Print the lines in the listing below starting at the line with "[132.55-133.55s]" and ending at the line with "Word for word: And", both included. Reproduce them exactly and omit every picture.

--- START ---

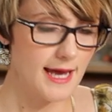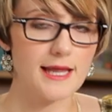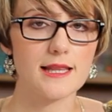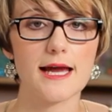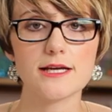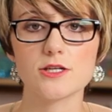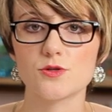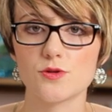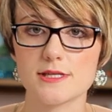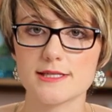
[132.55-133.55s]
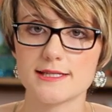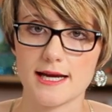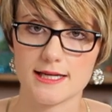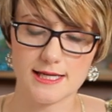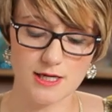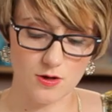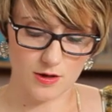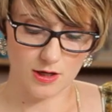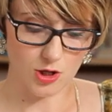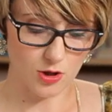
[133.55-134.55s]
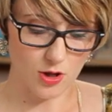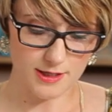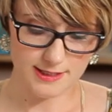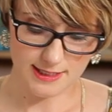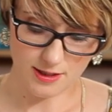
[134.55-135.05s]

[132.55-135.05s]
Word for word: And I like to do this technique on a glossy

--- END ---
--- START ---

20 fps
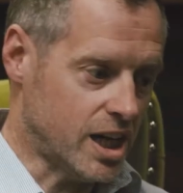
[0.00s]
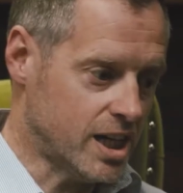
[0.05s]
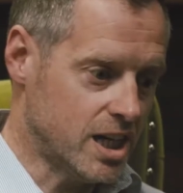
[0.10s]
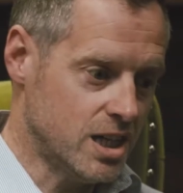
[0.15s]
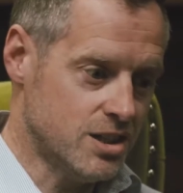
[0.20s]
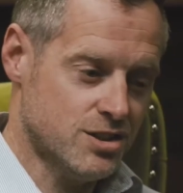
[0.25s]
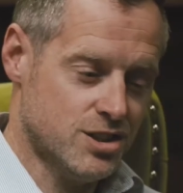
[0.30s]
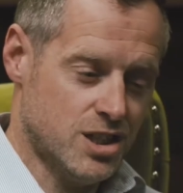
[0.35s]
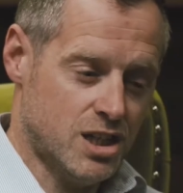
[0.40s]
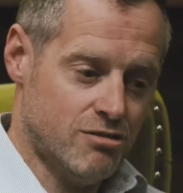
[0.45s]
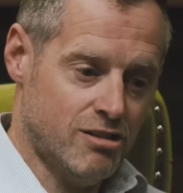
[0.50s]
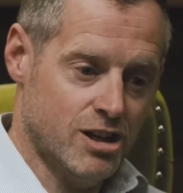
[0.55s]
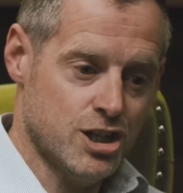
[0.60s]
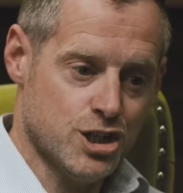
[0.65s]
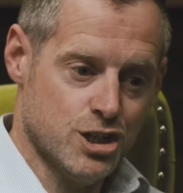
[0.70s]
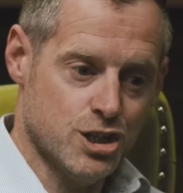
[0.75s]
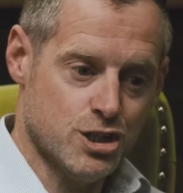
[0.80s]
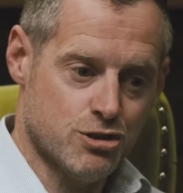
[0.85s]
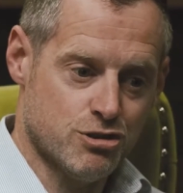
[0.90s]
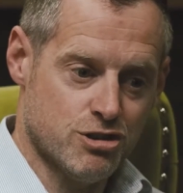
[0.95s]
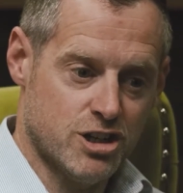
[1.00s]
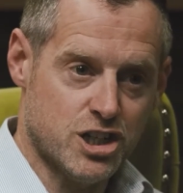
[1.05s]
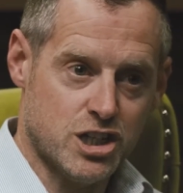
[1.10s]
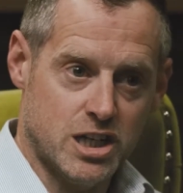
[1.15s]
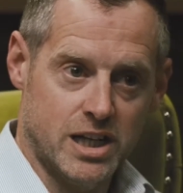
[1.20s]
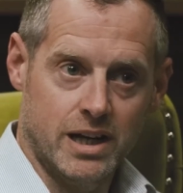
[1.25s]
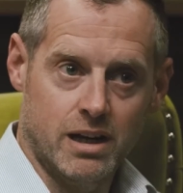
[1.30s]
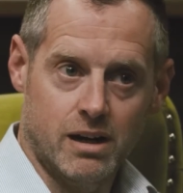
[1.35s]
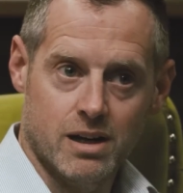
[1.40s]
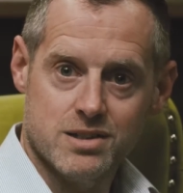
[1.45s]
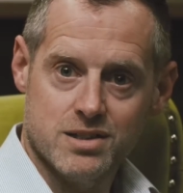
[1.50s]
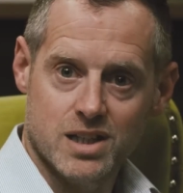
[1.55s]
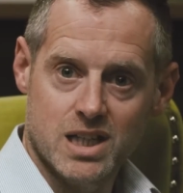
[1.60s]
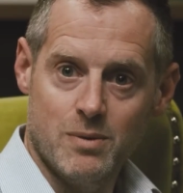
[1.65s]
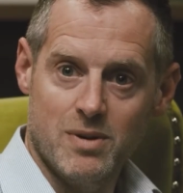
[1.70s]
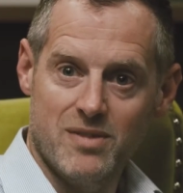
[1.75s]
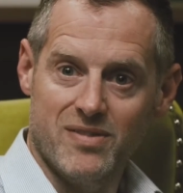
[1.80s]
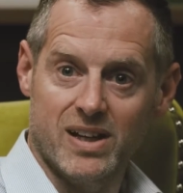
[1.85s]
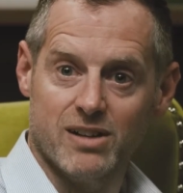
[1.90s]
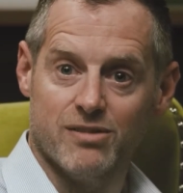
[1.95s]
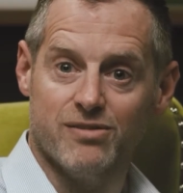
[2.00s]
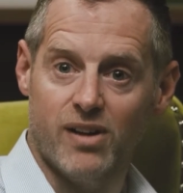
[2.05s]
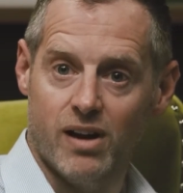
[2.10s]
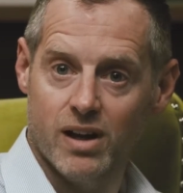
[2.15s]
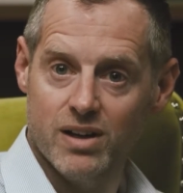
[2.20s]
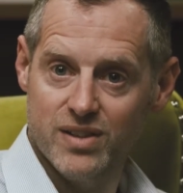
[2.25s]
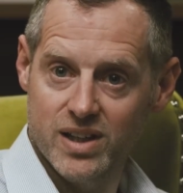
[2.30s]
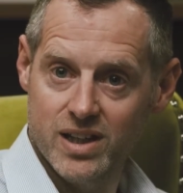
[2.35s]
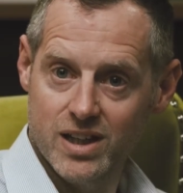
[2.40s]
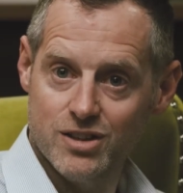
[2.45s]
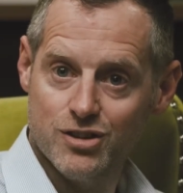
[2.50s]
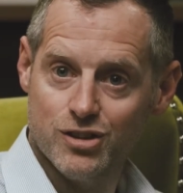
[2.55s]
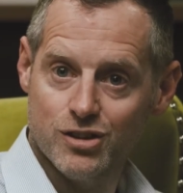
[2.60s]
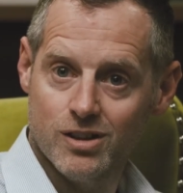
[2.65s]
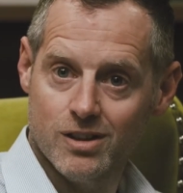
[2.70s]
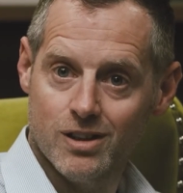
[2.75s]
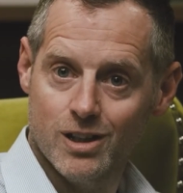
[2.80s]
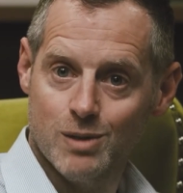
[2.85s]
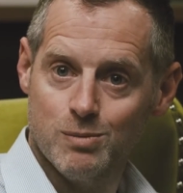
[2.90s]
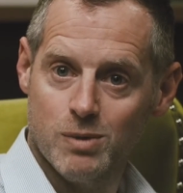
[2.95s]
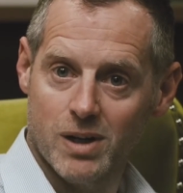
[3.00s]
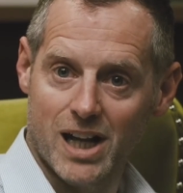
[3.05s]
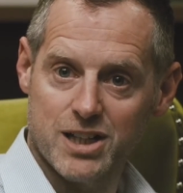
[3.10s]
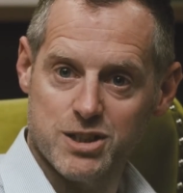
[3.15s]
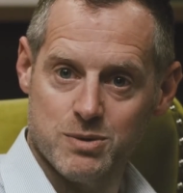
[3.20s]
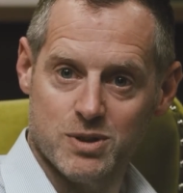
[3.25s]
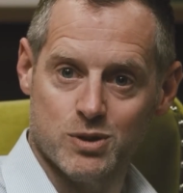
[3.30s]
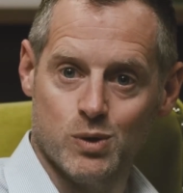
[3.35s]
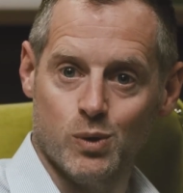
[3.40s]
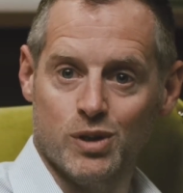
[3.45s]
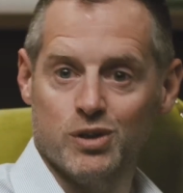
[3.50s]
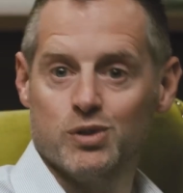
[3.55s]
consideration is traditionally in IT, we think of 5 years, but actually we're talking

--- END ---
--- START ---

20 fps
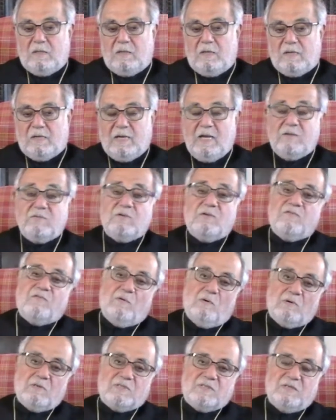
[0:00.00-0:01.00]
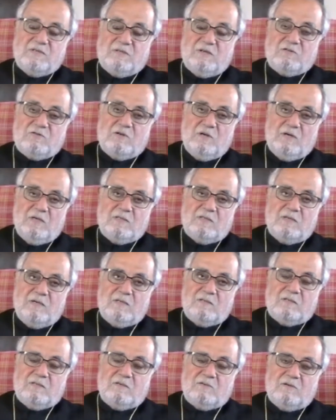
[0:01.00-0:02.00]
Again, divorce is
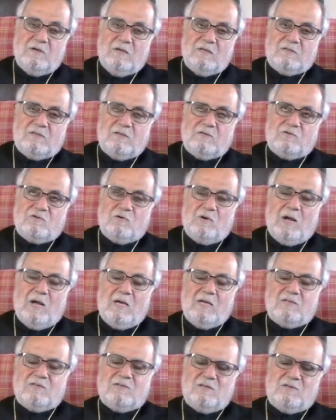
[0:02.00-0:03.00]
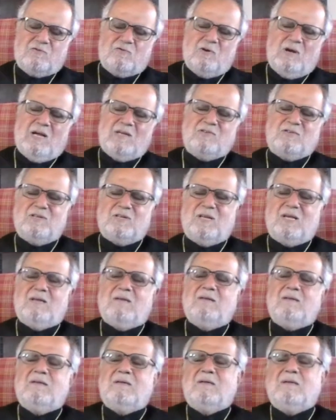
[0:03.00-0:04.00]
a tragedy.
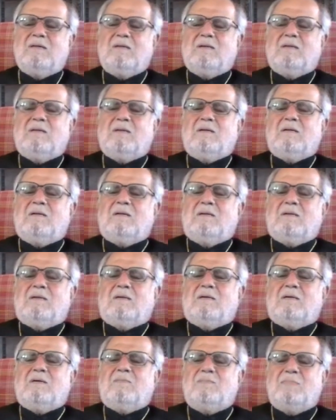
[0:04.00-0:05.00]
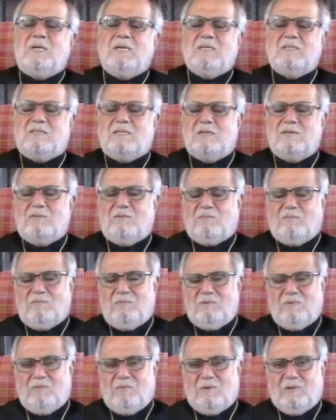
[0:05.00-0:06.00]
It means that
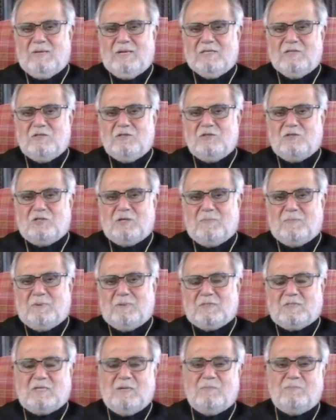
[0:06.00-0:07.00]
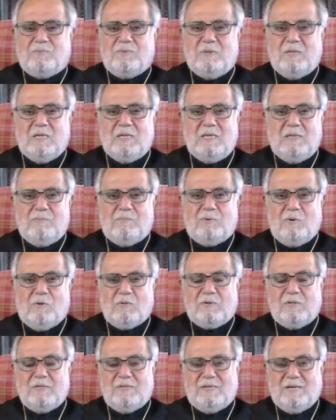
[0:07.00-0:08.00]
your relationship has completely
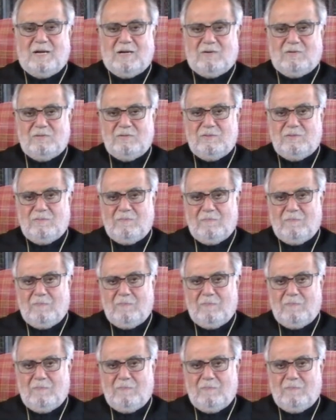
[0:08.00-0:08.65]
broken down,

--- END ---

◆ SOLUTION
[132.55-133.55s]
[133.55-134.55s]
[134.55-135.05s]

[132.55-135.05s]
Word for word: And I like to do this technique on a glossy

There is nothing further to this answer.